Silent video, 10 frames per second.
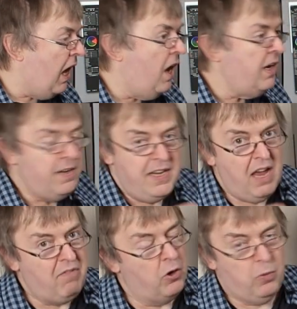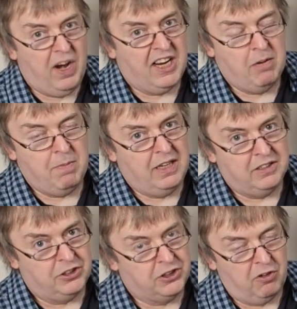I never
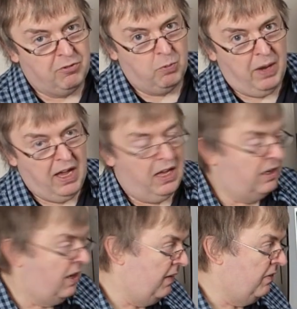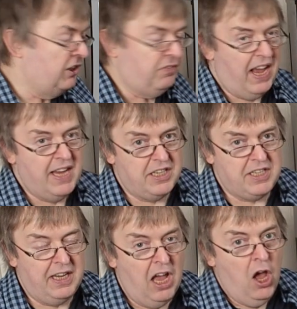recommend software like this for
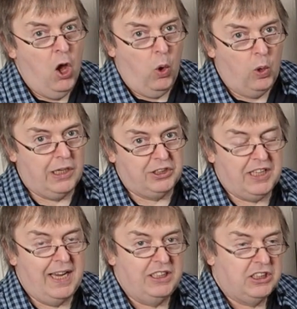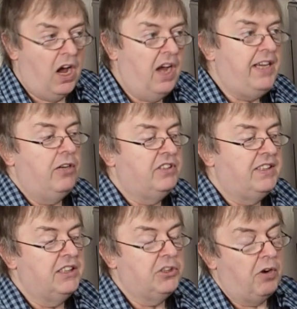editing. All I'll say is I use
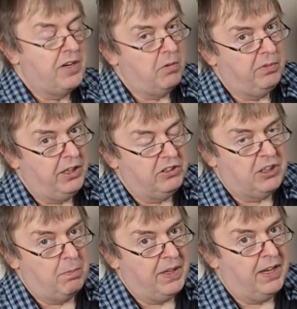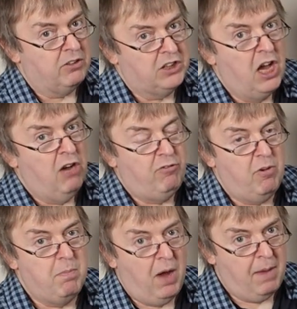this or I don't use something else
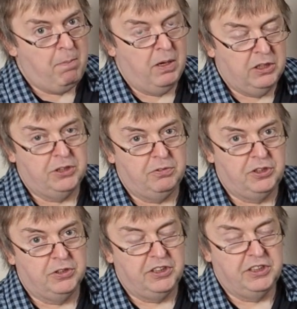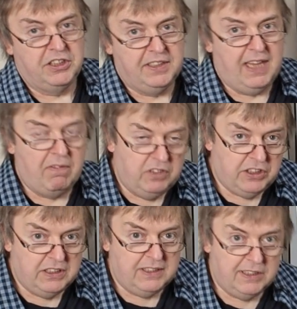for my personal choices. And the
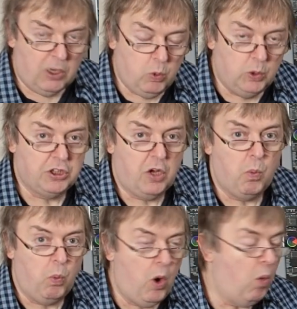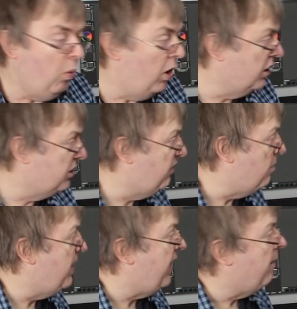emphasis is always on what works for
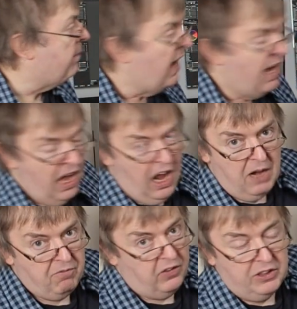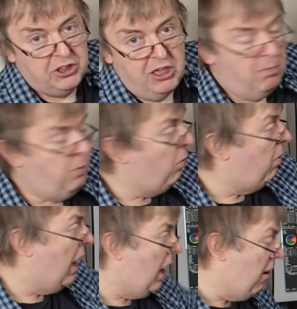me. For example,
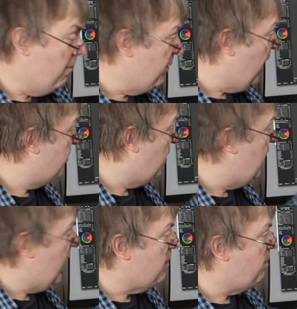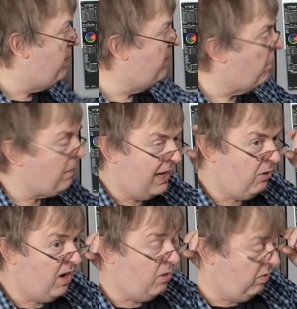I had a bit of a play
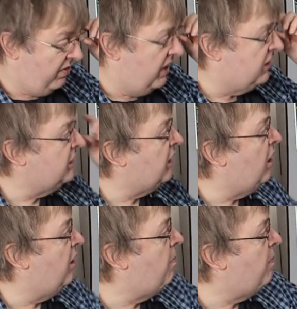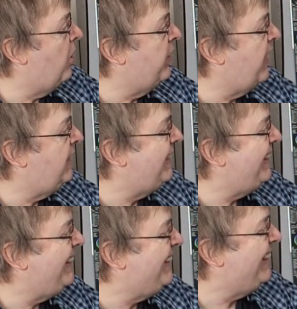around with this on
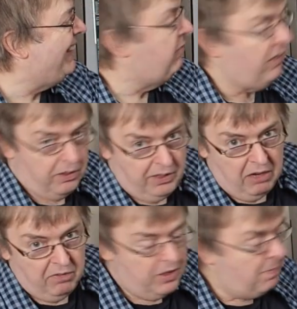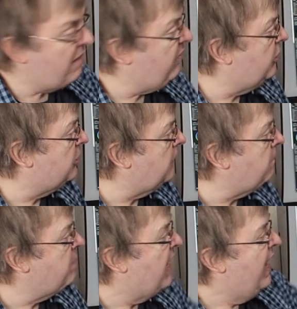ACDSee for the Mac
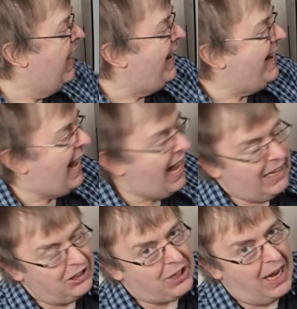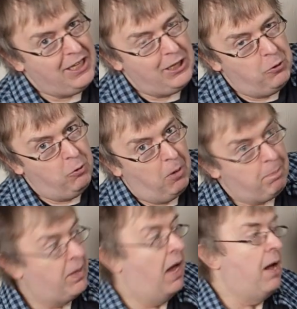version. It has a new
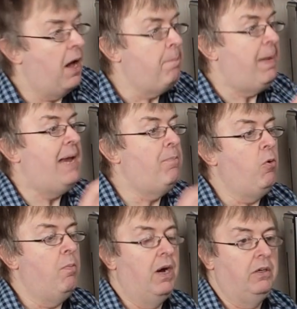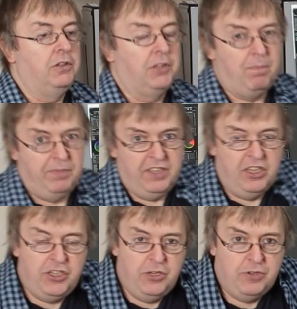people mode, and
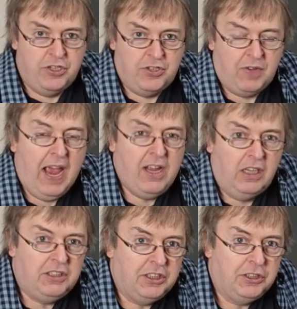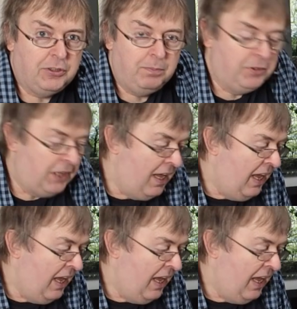this uses AI systems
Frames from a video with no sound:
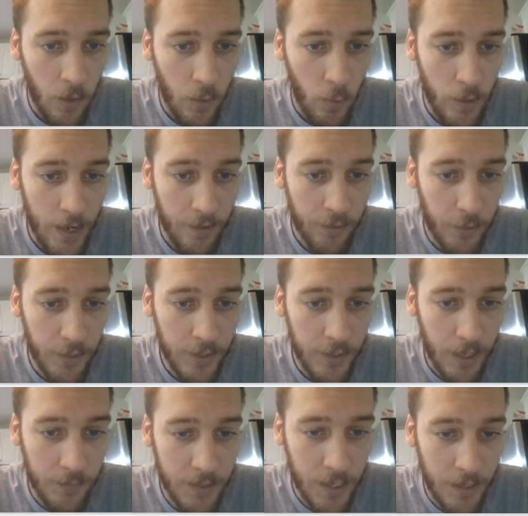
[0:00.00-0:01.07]
We got 3
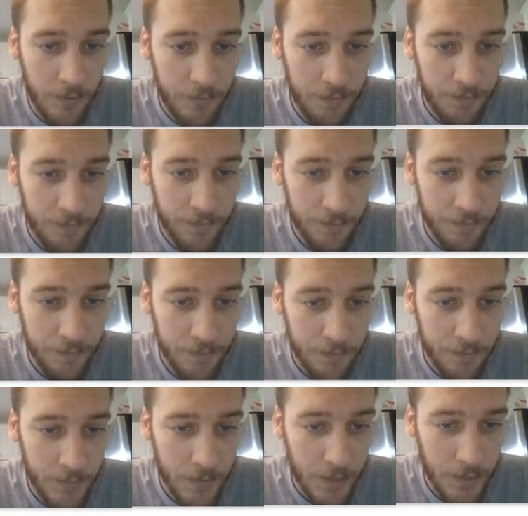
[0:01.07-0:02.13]
times 10,
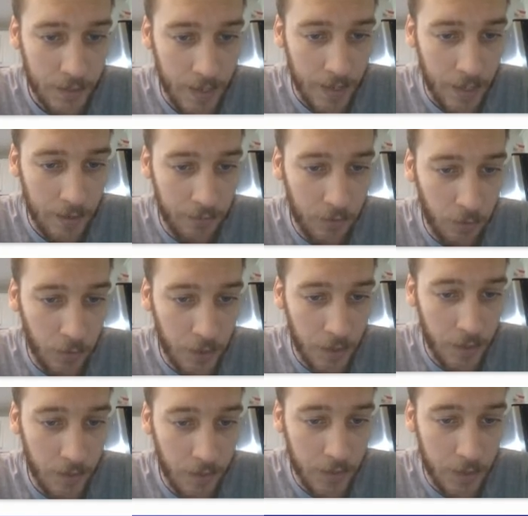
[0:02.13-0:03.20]
negative
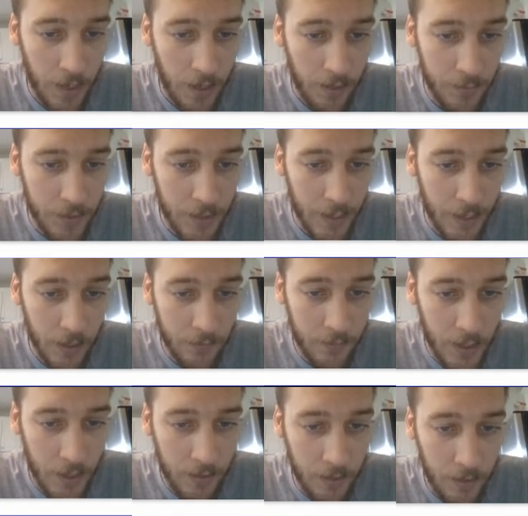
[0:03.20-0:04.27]
3 times negative
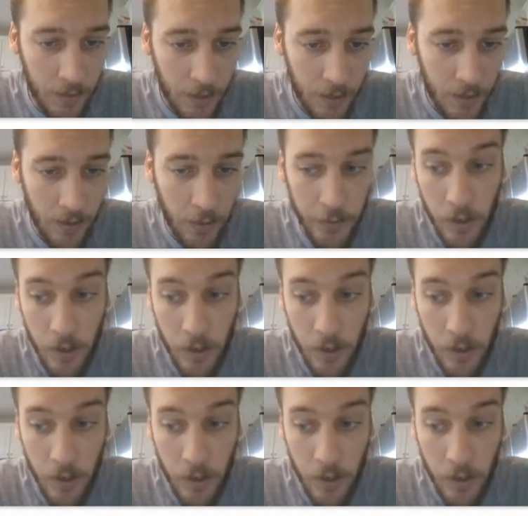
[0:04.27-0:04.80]
10. I know you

◇ ◇ ◇ ◇ ◇ ◇ ◇

> WORK REQUIRED
Skipping the pictures, output the entries exactly as they appear above.

> SOLVED EXERCISE
Silent video, 10 frames per second.
I never
recommend software like this for
editing. All I'll say is I use
this or I don't use something else
for my personal choices. And the
emphasis is always on what works for
me. For example,
I had a bit of a play
around with this on
ACDSee for the Mac
version. It has a new
people mode, and
this uses AI systems
Frames from a video with no sound:
[0:00.00-0:01.07]
We got 3
[0:01.07-0:02.13]
times 10,
[0:02.13-0:03.20]
negative
[0:03.20-0:04.27]
3 times negative
[0:04.27-0:04.80]
10. I know you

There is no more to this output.